En general, el objetivo de este manuscrito es proporcionar un conjunto completo de protocolos (Figura 1) para generar metagenomes escopeta virales y microbianas, y un metatranscriptome, a partir de una sola muestra asociada al animal, utilizando muestras de esputo inducido como un ejemplo. Molecular flujo de trabajo de laboratorio debe incluir áreas de pre y post-amplificación separadas para minimizar la contaminación cruzada. Los métodos son fácilmente adaptables a otros tipos de muestras tales como el tejido 22, nasofaríngeo y orofaríngeas 25, lavado broncoalveolar (BAL) y coral (datos no publicados). Cada muestra debe procesarse inmediatamente después de la recolección, especialmente cuando la metagenómica microbianos y se reunióse desean estudios atranscriptomics. Si se congelaron las muestras, limita el aislamiento de células microbianas intactas para metagenomes microbianas como la congelación potencialmente alterar la integridad celular. Sin embargo, la congelación no excluye metatranscriptomics y aislamiento viral, pero la calidad del ARN y la cantidad de partículas virales recuperados pueden verse afectados por el proceso de congelación y descongelación. Es importante señalar que el esputo inducido ha servido como la fuente primaria de muestras en muchos estudios asociados con los pacientes adultos con FQ y otras enfermedades pulmonares crónicas como 26,27 BAL puede ser demasiado invasiva. En nuestros estudios, las muestras de esputo fueron recogidos con un método de muestreo cuidadoso y consistente, es decir, tras el enjuague bucal y el enjuague de la cavidad bucal usando solución salina estéril para mantener los microbios orales contaminación dentro de las muestras de esputo a un mínimo.
La metagenómica viral
Las partículas virales se concentraron usando polietilenglicol (PEG) precipitación o pequeños concentradores de volumen. En algunos casos, puede no ser necesario concentración, pero antes de la filtración o centrifugación a baja velocidad pasos se utilizan para eliminar las células eucariotas y microbianos. Lisados virales se enriquecerán aún más y se purificaron usando la densidad de ultracentrifugación en gradiente de 9,41 o filtros de pequeño tamaño (por ejemplo, 0,45 m) para eliminar las células microbianas eucariotas y grandes 25. Ultracentrifugación en gradiente de densidad se lleva a cabo típicamente con soluciones densas pero inertes, tales como sacarosa o cloruro de cesio para aislar y concentrar partículas virales 41. La separación física se basa en el tamaño y la densidad de flotación de las partículas virales. Por lo tanto, la elección apropiada del tamaño de poro del filtro y la preparación rigurosa de los gradientes son esenciales para aislar a las comunidades específicas virales, como el éxito de la recuperación física deVLP determina la comunidad aislado 41 (es decir, partículas virales que no pasan a través del filtro o caen dentro de la densidad de la extracción no serán detectados en el metagenoma). Después del aislamiento viral y la concentración, puede haber contaminación de material genómico no viral presente en la muestra tanto en la forma de ácidos nucleicos libres y microbiana y las células eucariotas. Por lo tanto, es crítico para verificar la pureza de las partículas virales en muestras (Figuras 1A y 1B).
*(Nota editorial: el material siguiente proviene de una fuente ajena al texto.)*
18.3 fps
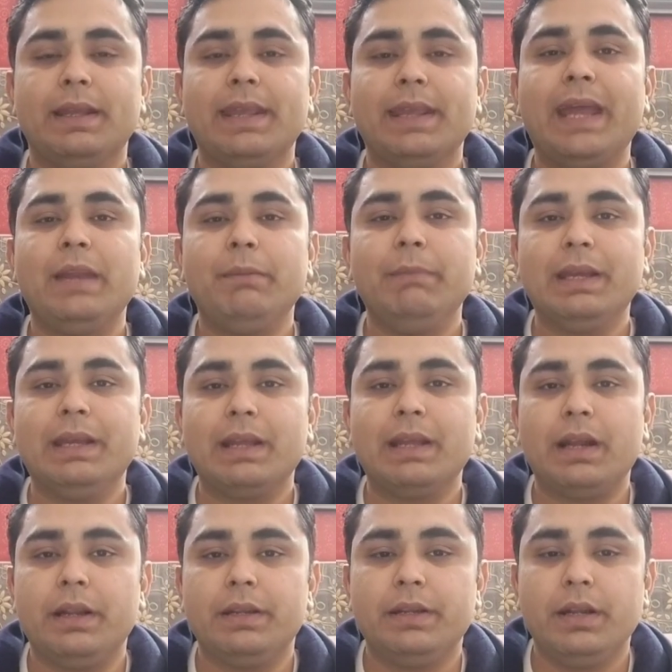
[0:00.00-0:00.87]
can be
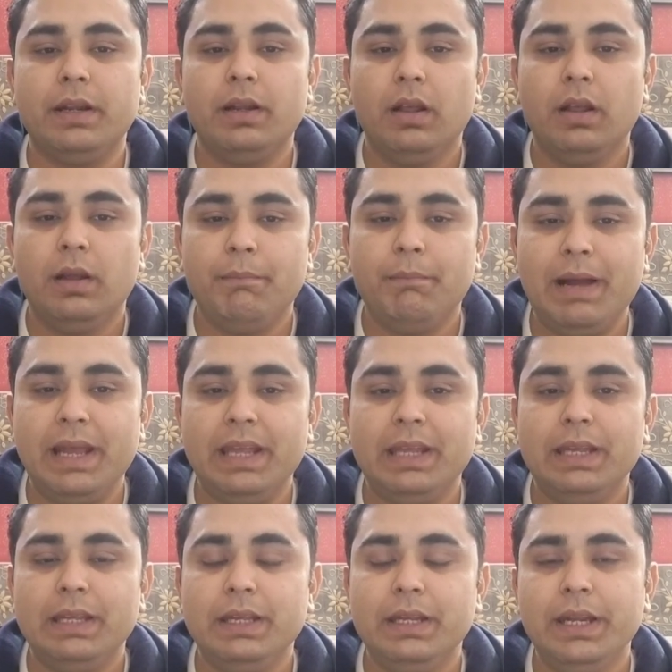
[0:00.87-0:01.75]
granted by
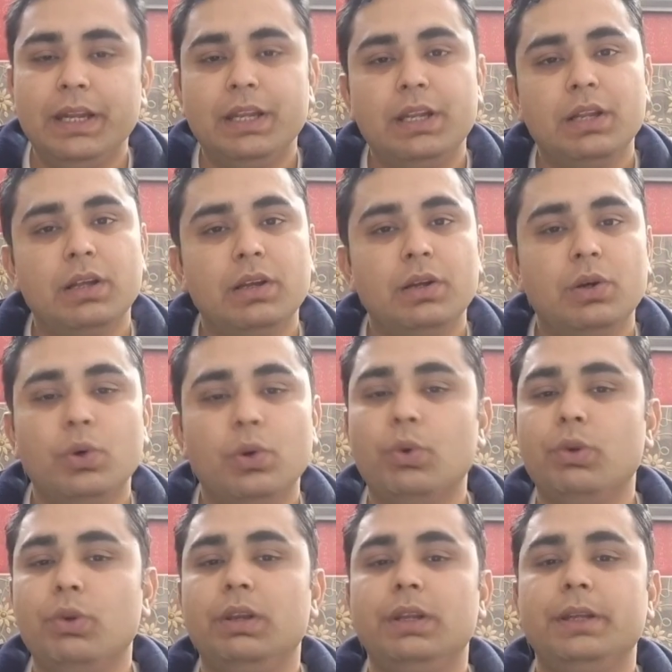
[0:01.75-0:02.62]
it
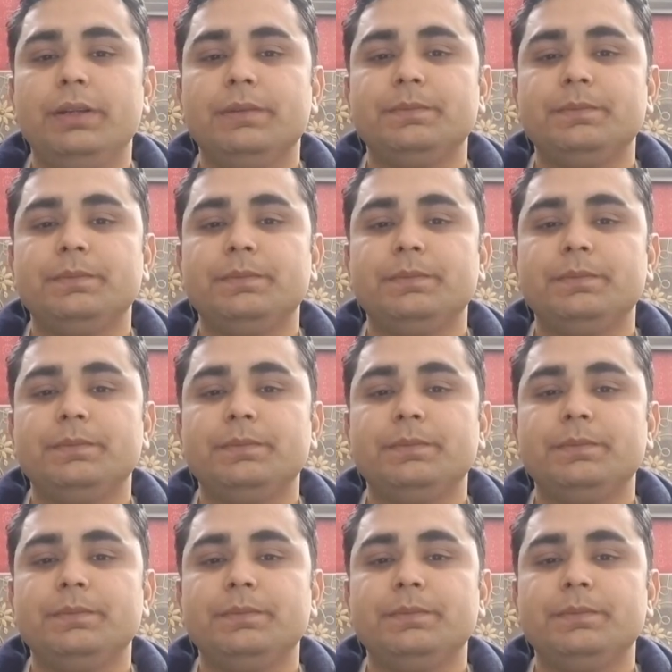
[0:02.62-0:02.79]
only.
Un tratamiento de cloroformo se utiliza comúnmente para lisar las células restantes, seguido por tratamiento con nucleasa para degradar ácidos nucleicos libres antes de la extracción de ácido nucleico.
Una advertencia al flujo de trabajo presentado fue el uso de la separación en gradiente de densidad para aislar partículas virales ya que puede excluir partículas virales con envuelta que pueden ser demasiado boyante para entrar en el gradiente de CsCl. Una alternativa "-catch-all" método es omitir la SEPAR gradiente de densidadación y aislar el ADN de la comunidad a partir de los 0,45 m – filtrados tratados con cloroformo y DNasa I. Este método también es adecuado para dar cabida a pequeños volúmenes de muestra, como los de hisopos o plasma sanguíneo. Sin embargo, esto puede resultar en la contaminación bacteriana cloroformo-resistente y una mayor cantidad de ADN extracelular DNasa I-resistente.
Protocolos de secuenciación actuales requieren de 1 ng a 1 mg de ácidos nucleicos para la preparación de la biblioteca de secuenciación de ADN mediante el cual los rendimientos más altos proporcionan una mayor variedad de opciones de secuenciación. La concentración de ADN de viromes generados a menudo va desde debajo del límite de detección a más de 200 ng / l. La cantidad de ácidos nucleicos virales recuperadas puede ser insuficiente para la preparación de biblioteca de secuenciación directa. En tales casos, la amplificación de ácido nucleico es esencial. Linker amplificación escopeta bibliotecas (LASLs) 2,42,43 y amplificación del genoma basado en múltiples desplazamientos de amplificación (MDA) son los doslos métodos más comúnmente utilizados para generar suficiente ADN para la secuenciación. MDA métodos tales como los basados en ADN polimerasa Phi29 se sabe que sufren de sesgos de amplificación, y pueden amplificar preferentemente ssDNA y DNA circular, lo que resulta en taxonómica no cuantitativo y caracterización funcional 44,45. Una versión optimizada del enfoque LASLs se ha demostrado que sólo introducir sesgos mínimos, promueve una mayor sensibilidad (para pequeñas cantidades de material de partida), y se adapta fácilmente para diferentes plataformas de secuenciación 43. Sin embargo, el enfoque tiene muchos pasos, requiere un equipo especializado para minimizar la pérdida de ADN, y se limita a plantillas de ADN de doble cadena. En nuestro laboratorio, este enfoque se ha adaptado con éxito para amplificar cantidad detectable e indetectable de ADN extraído de lavage- broncoalveolar, VLP derivadas de agua coral- y marinos (no publicados y Hurwitz et al. 46).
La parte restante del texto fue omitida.